Dagster dlt Integration
dagster-dlt is a Python library that provides a native integration for using dlt (data load tool) within Dagster. It enables users to define dlt sources and pipelines as software-defined assets in Dagster, leveraging dlt's capabilities for data extraction, schema inference, and loading into various destinations. The current version is 0.29.0, and it follows Dagster's release cadence, typically releasing alongside core Dagster updates.
Common errors
-
PermissionError: [WinError 5] Access is denied: 'C:\Users\...\.dlt\pipelines\...\state.json'
cause Concurrent write access to dlt's state files by multiple dlt pipelines or assets, especially problematic on Windows due to file locking.fixEnsure each `dlt.pipeline` instance used within Dagster assets has a unique `pipeline_name` and `dataset_name`. If using a shared destination like DuckDB, manage concurrency at the Dagster level (e.g., `max_concurrent_runs: 1`). -
dlt.pipeline.exceptions.PipelineStepFailed: Pipeline execution failed at stage load when processing package ... with exception: <class 'dlt.destinations.exceptions.DestinationConnectionError'> Connection with DuckDbSqlClient to dataset name ... failed. Please check if you configured the credentials at all and provided the right credentials values.
cause Incorrect or missing credentials for the DuckDB destination, or a file locking issue if multiple processes try to access the same DuckDB file simultaneously.fixVerify that your dlt pipeline definition correctly specifies the `credentials` for DuckDB (e.g., the database file path). If multiple assets write to the same DuckDB, consider the concurrency issues mentioned in warnings. -
No data found to normalize
cause This message indicates that the dlt source did not yield any data, or that the destination database already contains tables with the same schema name, preventing dlt from creating new tables or loading data if `write_disposition` is not correctly set (e.g., `append` or `merge`).fixCheck your dlt source logic to ensure it's extracting data as expected. If the destination has existing tables, ensure `dlt.pipeline(write_disposition='append')` or `'merge'` is used, and consider if `dataset_name` conflicts are occurring across pipelines.
Warnings
- breaking The `dagster-dlt` library was introduced as a standalone package, replacing the `dlt` module previously found within `dagster-embedded-elt`.
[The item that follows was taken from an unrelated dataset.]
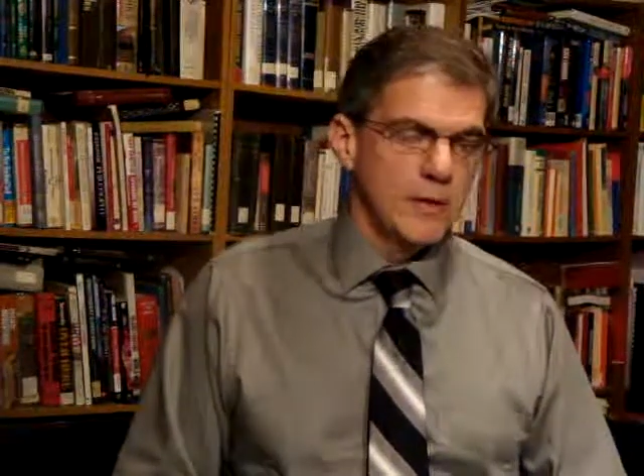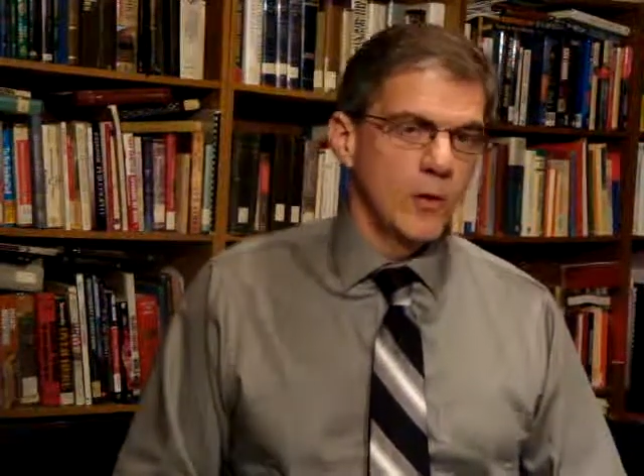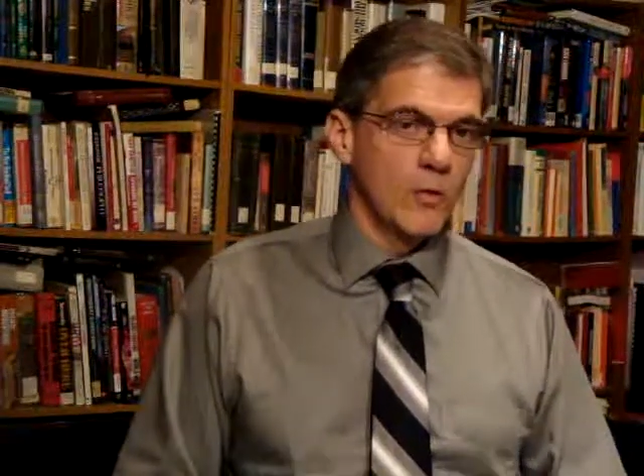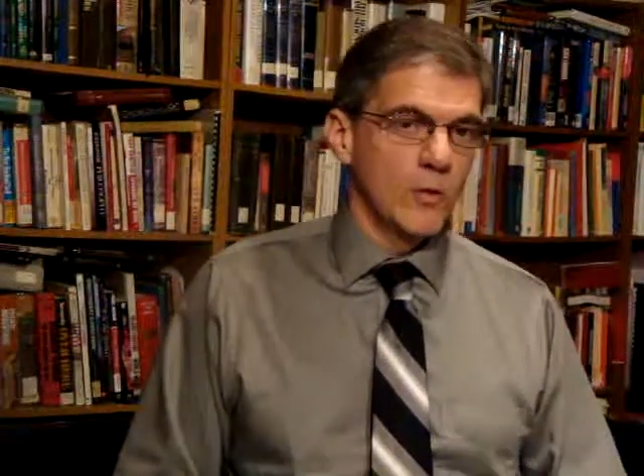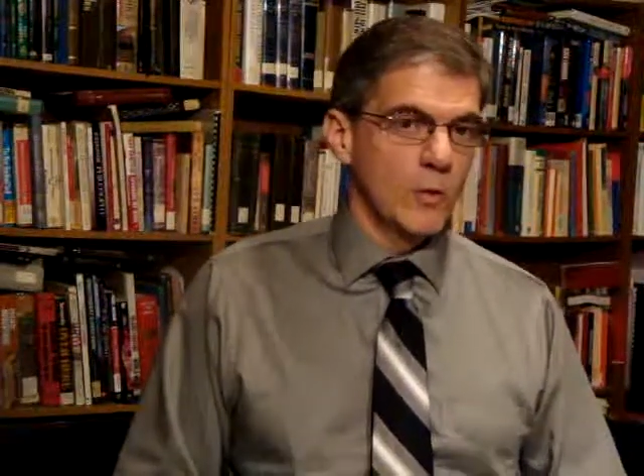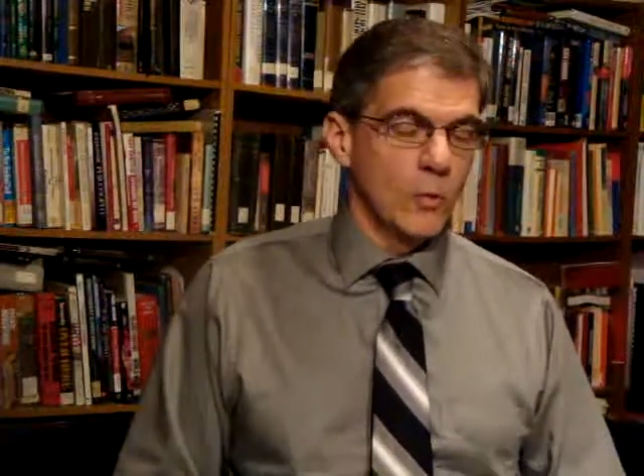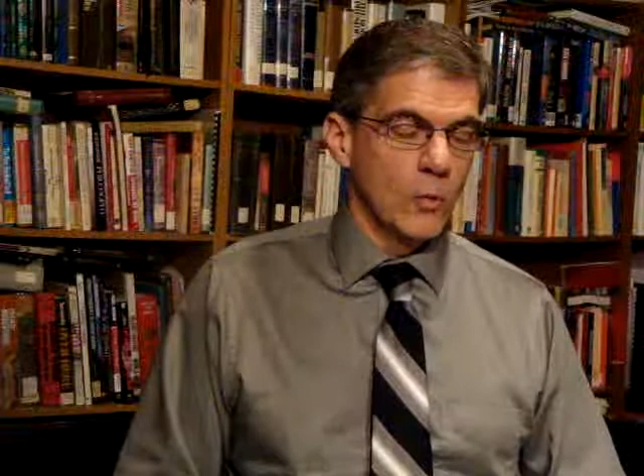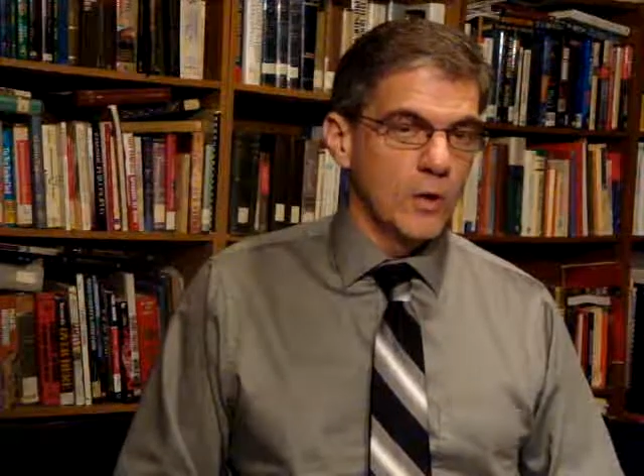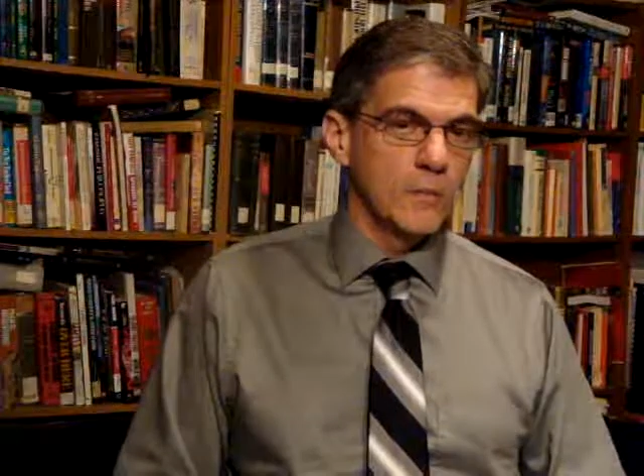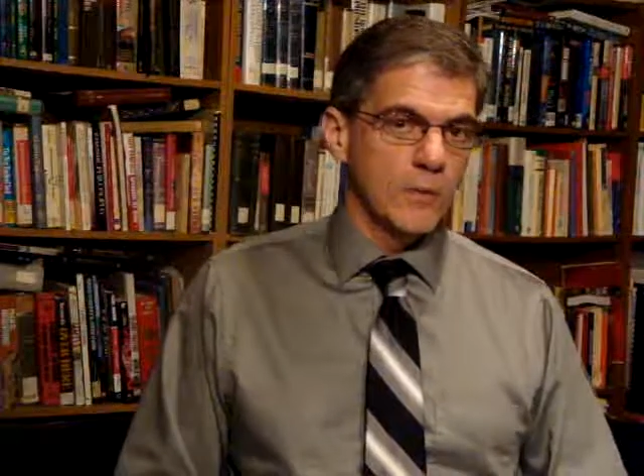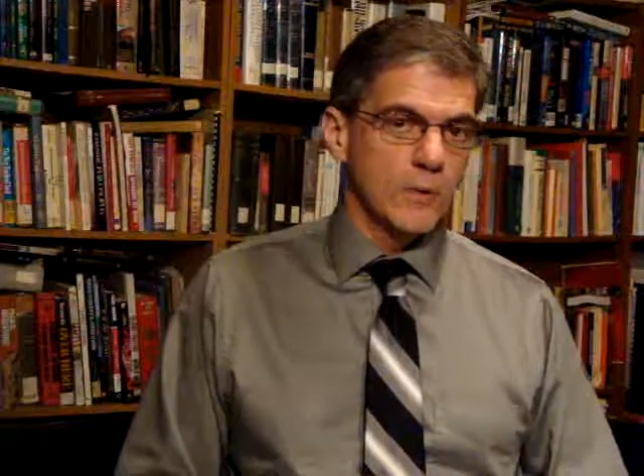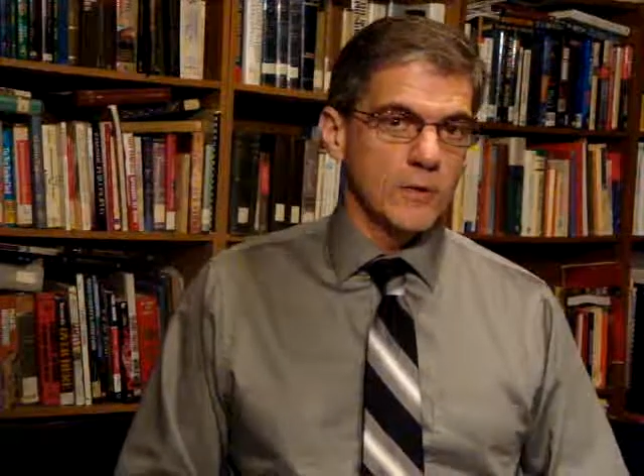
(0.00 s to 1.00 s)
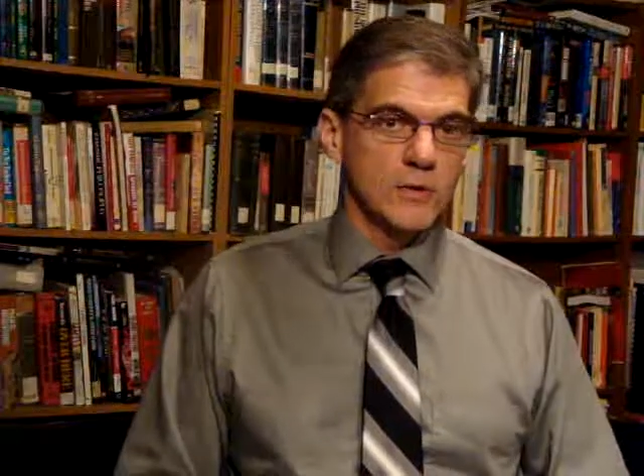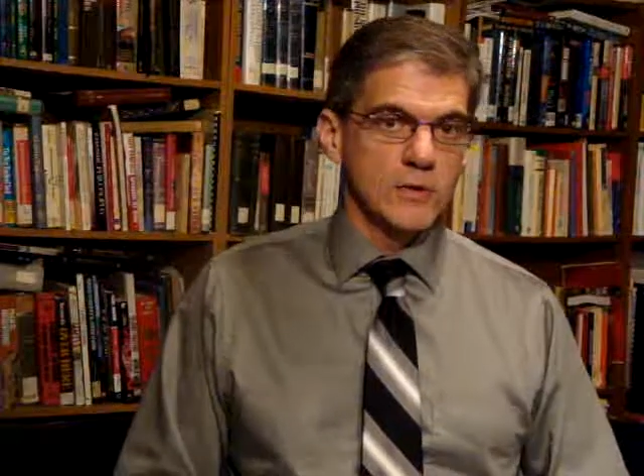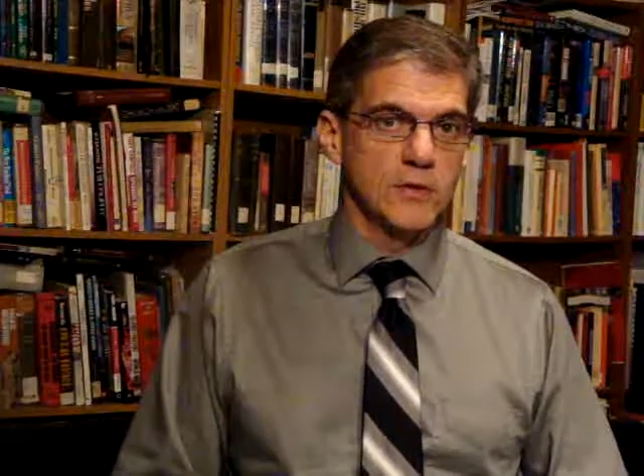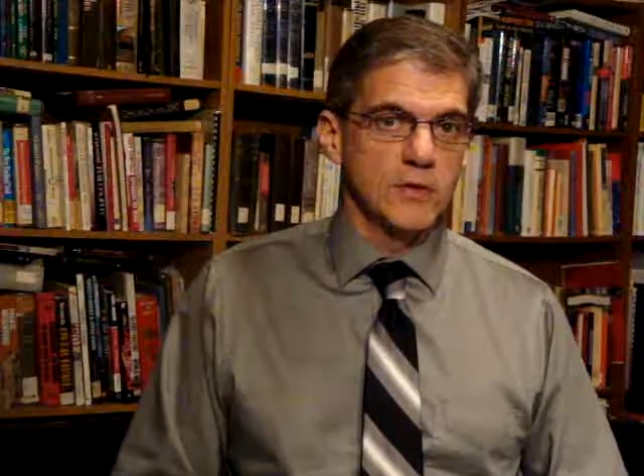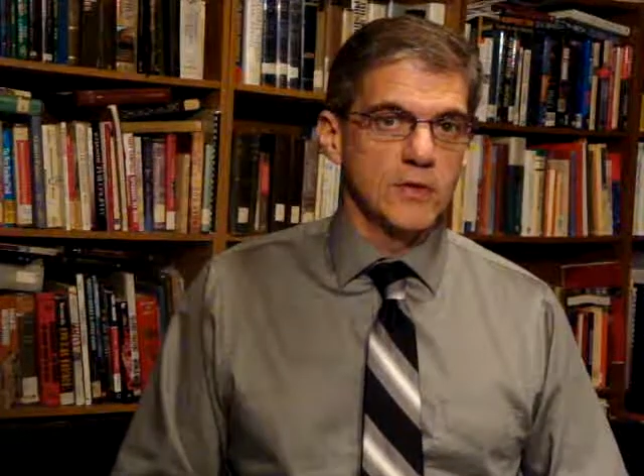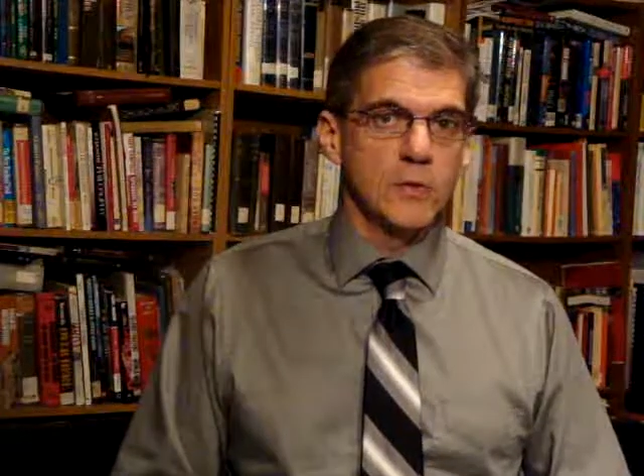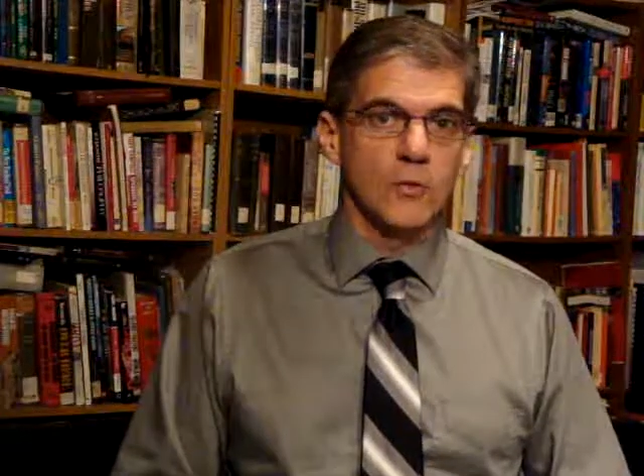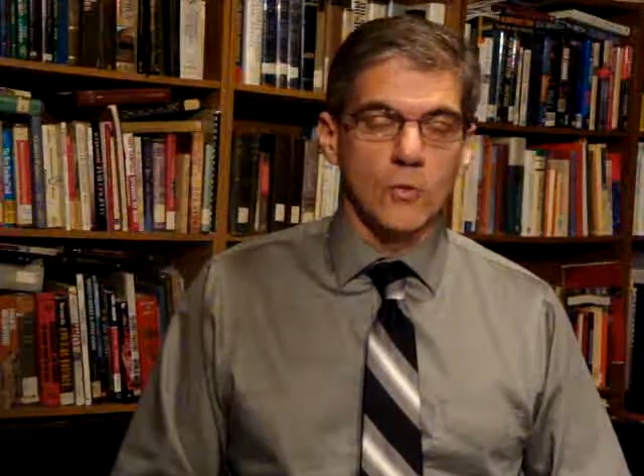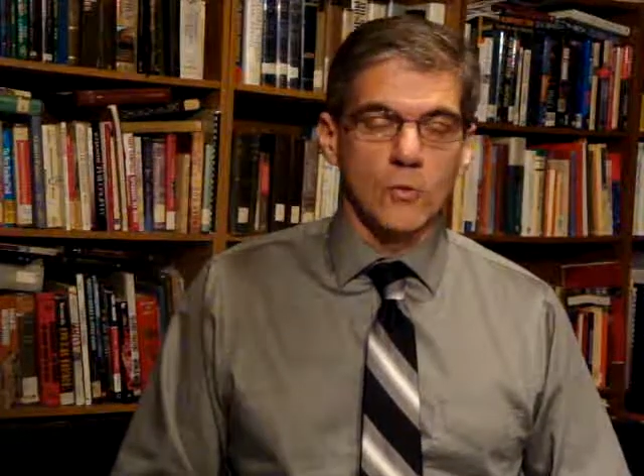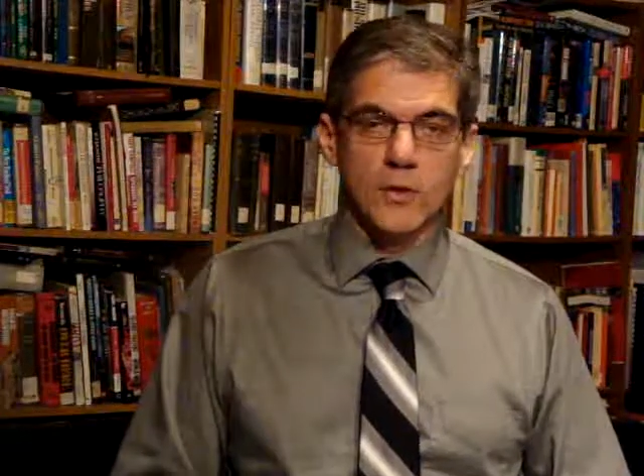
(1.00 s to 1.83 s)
Only one person or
- deprecated The `dlt_dagster_translator` parameter in the `@dlt_assets` decorator was deprecated and renamed.
- gotcha dlt relies on environment variables for managing connections and secrets to sources and destinations. Failure to configure these will lead to pipeline failures.
- gotcha When using DuckDB as a destination for multiple dlt assets, concurrent writes can lead to file locking errors (`IO Error: Cannot open file...`).
- gotcha When materializing multiple dlt assets, intermittent `PermissionError: [WinError 5] Access is denied: for state.json` errors can occur, especially on Windows.
Install
-
pip install dagster-dlt dagster dagster-webserver
Imports
- dlt_assets
from dagster_dlt import dlt_assets
- DagsterDltResource
from dagster_dlt import DagsterDltResource
- pipeline
from dlt import pipeline
- source
import dlt
- DltLoadCollectionComponent
from dagster_embedded_elt.dlt import DltLoadCollectionComponent
from dagster_dlt import DltLoadCollectionComponent
Quickstart
import os
from dagster import Definitions, AssetExecutionContext
from dagster_dlt import DagsterDltResource, dlt_assets
import dlt
# Assuming you have a dlt source defined, e.g., in `my_dlt_source.py`
# For this example, we'll create a minimal in-memory source.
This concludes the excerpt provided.